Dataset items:
--- START ---

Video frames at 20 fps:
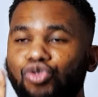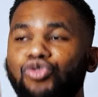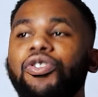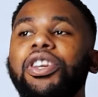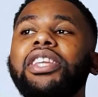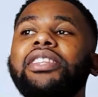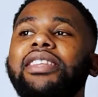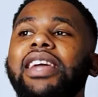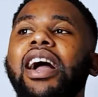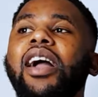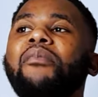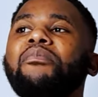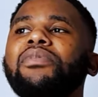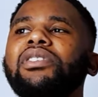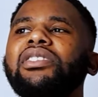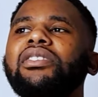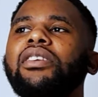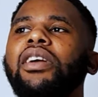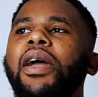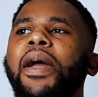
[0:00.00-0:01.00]
Three
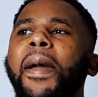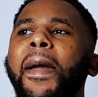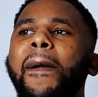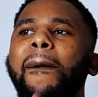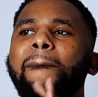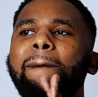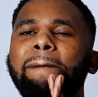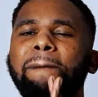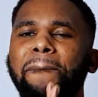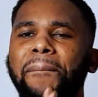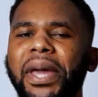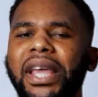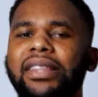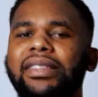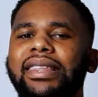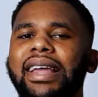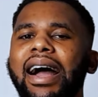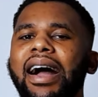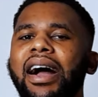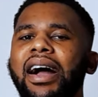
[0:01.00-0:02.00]
times
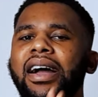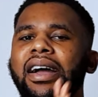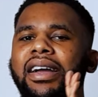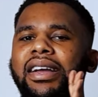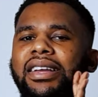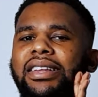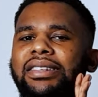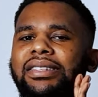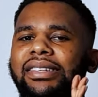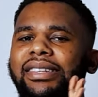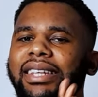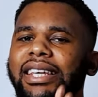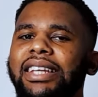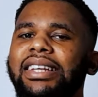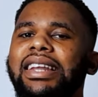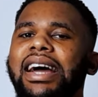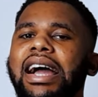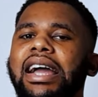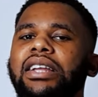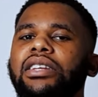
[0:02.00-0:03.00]
Peter
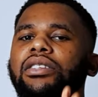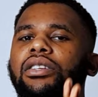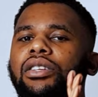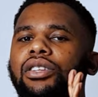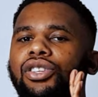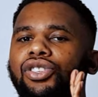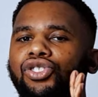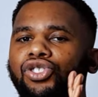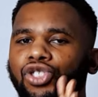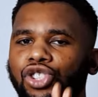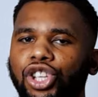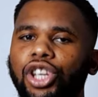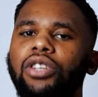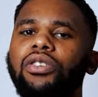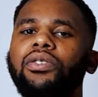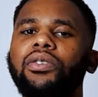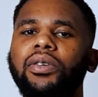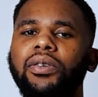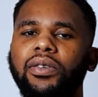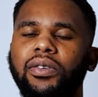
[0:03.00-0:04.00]
denied
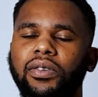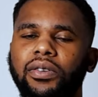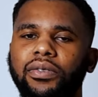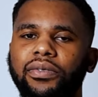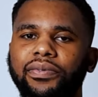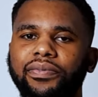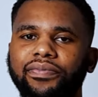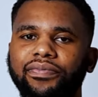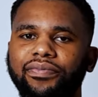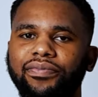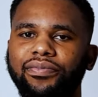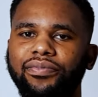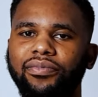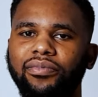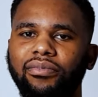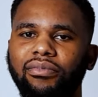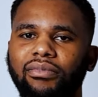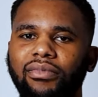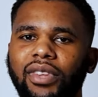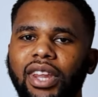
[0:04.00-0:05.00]
Jesus.
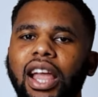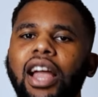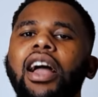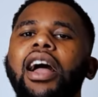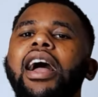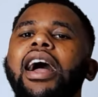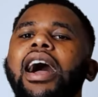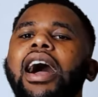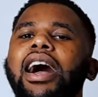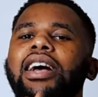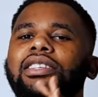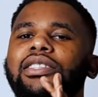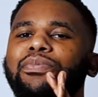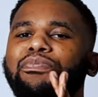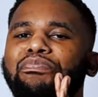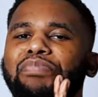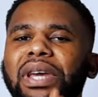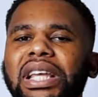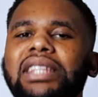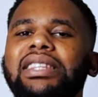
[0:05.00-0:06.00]

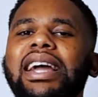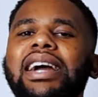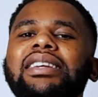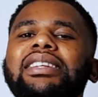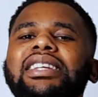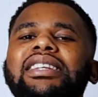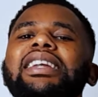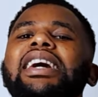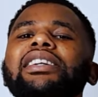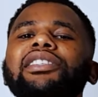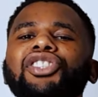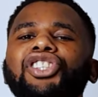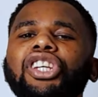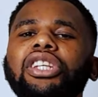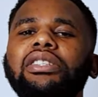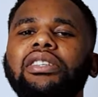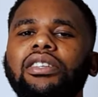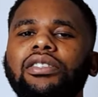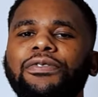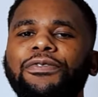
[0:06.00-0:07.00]
As Peter denied
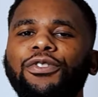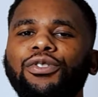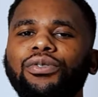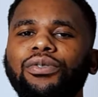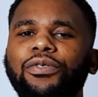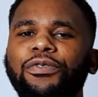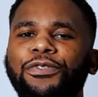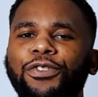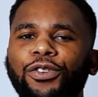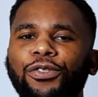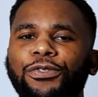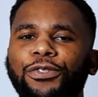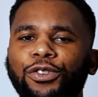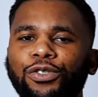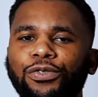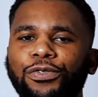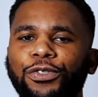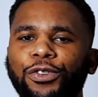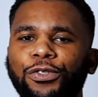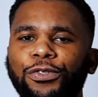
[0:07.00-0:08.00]
Jesus for, for,
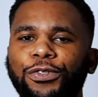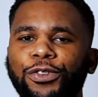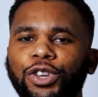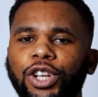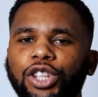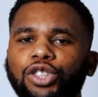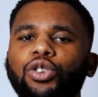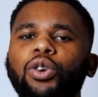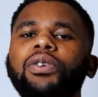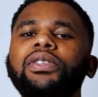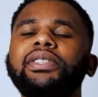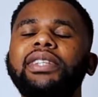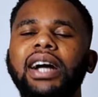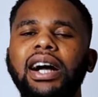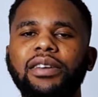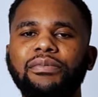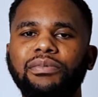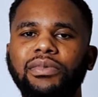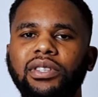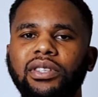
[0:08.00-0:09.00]
for, for, for the third
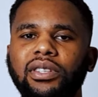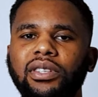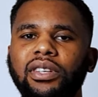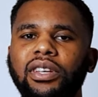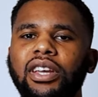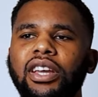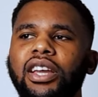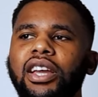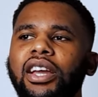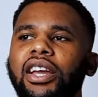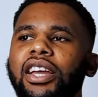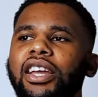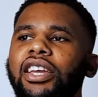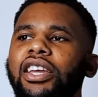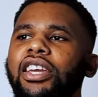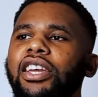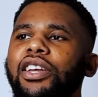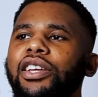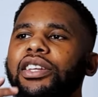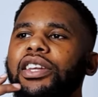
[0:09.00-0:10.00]
times,
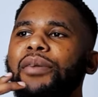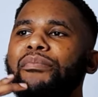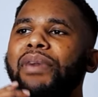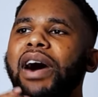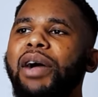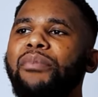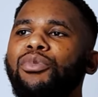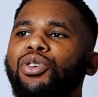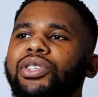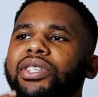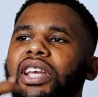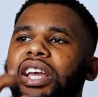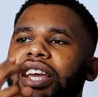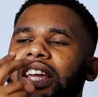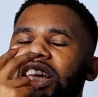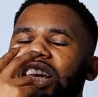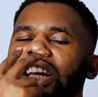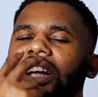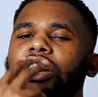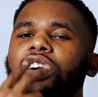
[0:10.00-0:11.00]
the Bible say
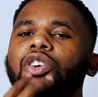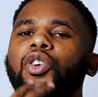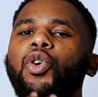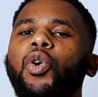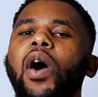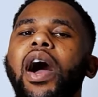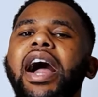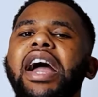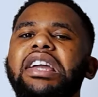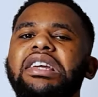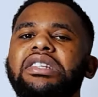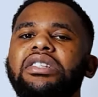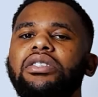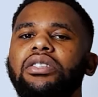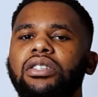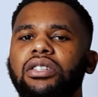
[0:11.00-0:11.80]
he cried.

--- END ---

### What is being asked:
All of the lines above should be printed exactly, minus the pictures.

### Answer for this exercise:
Video frames at 20 fps:
[0:00.00-0:01.00]
Three
[0:01.00-0:02.00]
times
[0:02.00-0:03.00]
Peter
[0:03.00-0:04.00]
denied
[0:04.00-0:05.00]
Jesus.
[0:05.00-0:06.00]

[0:06.00-0:07.00]
As Peter denied
[0:07.00-0:08.00]
Jesus for, for,
[0:08.00-0:09.00]
for, for, for the third
[0:09.00-0:10.00]
times,
[0:10.00-0:11.00]
the Bible say
[0:11.00-0:11.80]
he cried.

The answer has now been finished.